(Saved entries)
########

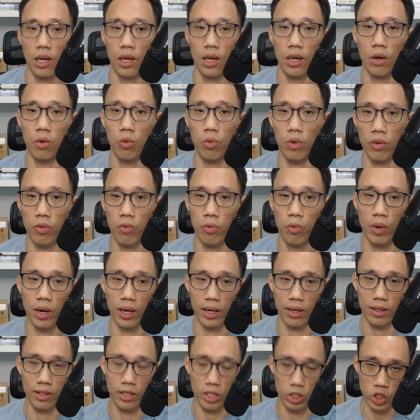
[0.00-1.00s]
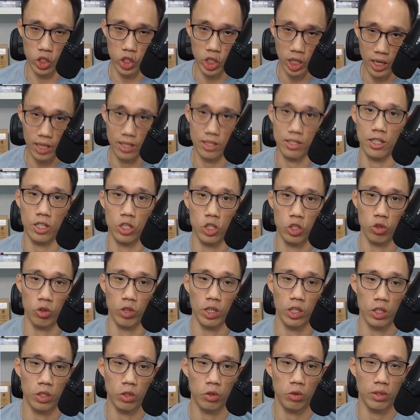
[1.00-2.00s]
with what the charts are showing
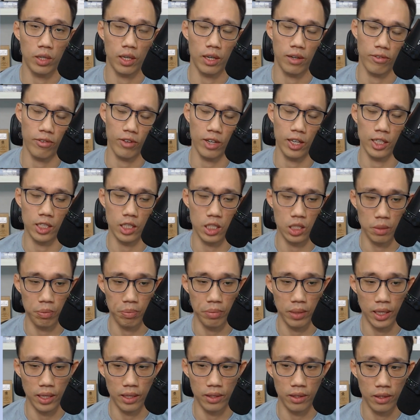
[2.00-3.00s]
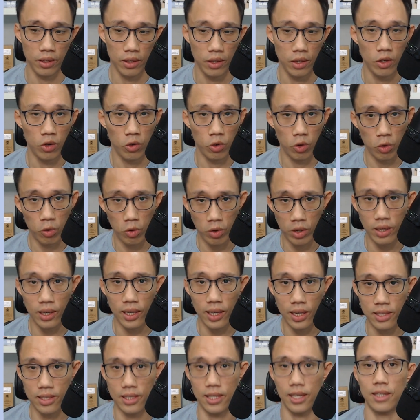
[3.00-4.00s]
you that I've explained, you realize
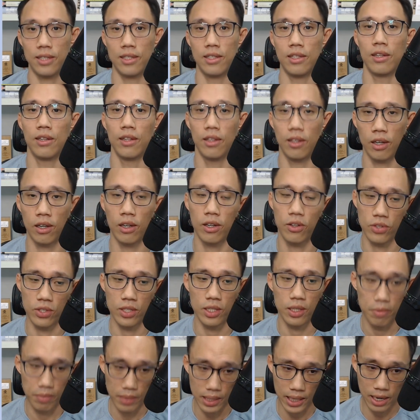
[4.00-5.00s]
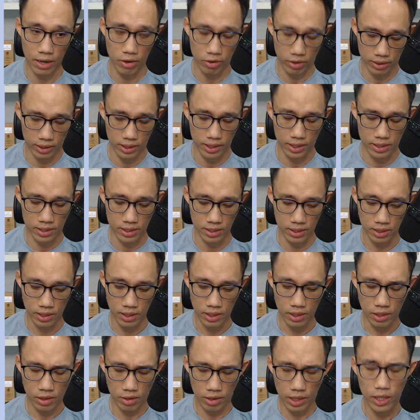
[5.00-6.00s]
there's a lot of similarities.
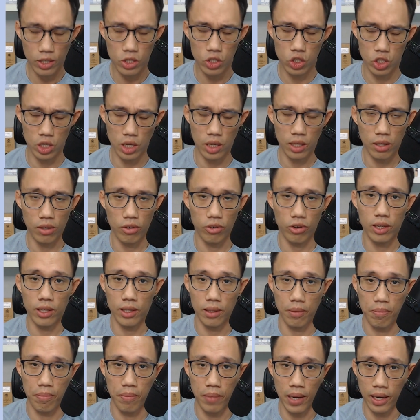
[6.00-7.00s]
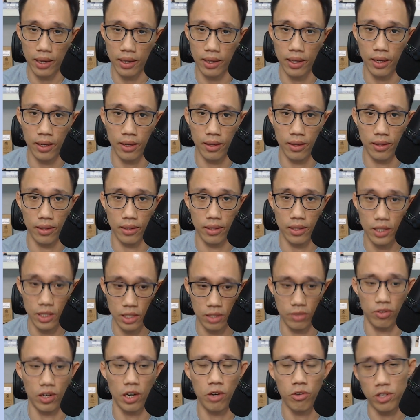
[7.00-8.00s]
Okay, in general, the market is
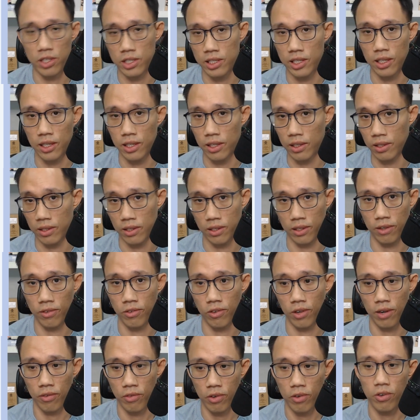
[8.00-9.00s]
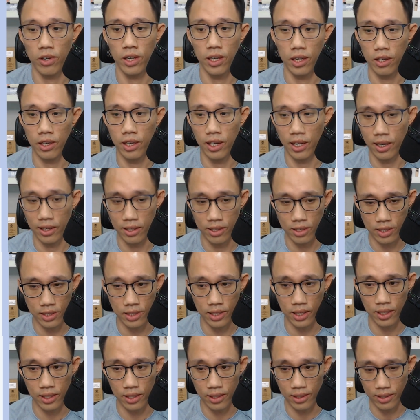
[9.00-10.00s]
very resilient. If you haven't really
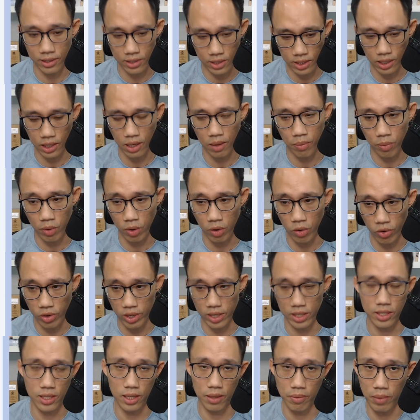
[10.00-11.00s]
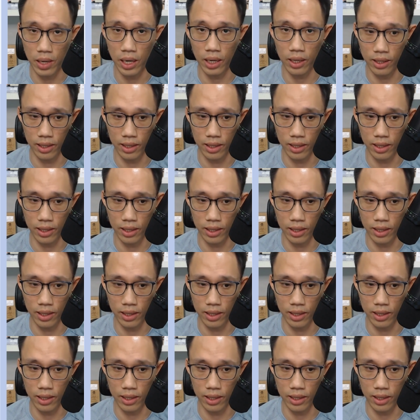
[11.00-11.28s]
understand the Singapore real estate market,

########

**What is needed**
Only the pictures may be dropped; print every record exactly as given.

**Answer to the problem**
[0.00-1.00s]
[1.00-2.00s]
with what the charts are showing
[2.00-3.00s]
[3.00-4.00s]
you that I've explained, you realize
[4.00-5.00s]
[5.00-6.00s]
there's a lot of similarities.
[6.00-7.00s]
[7.00-8.00s]
Okay, in general, the market is
[8.00-9.00s]
[9.00-10.00s]
very resilient. If you haven't really
[10.00-11.00s]
[11.00-11.28s]
understand the Singapore real estate market,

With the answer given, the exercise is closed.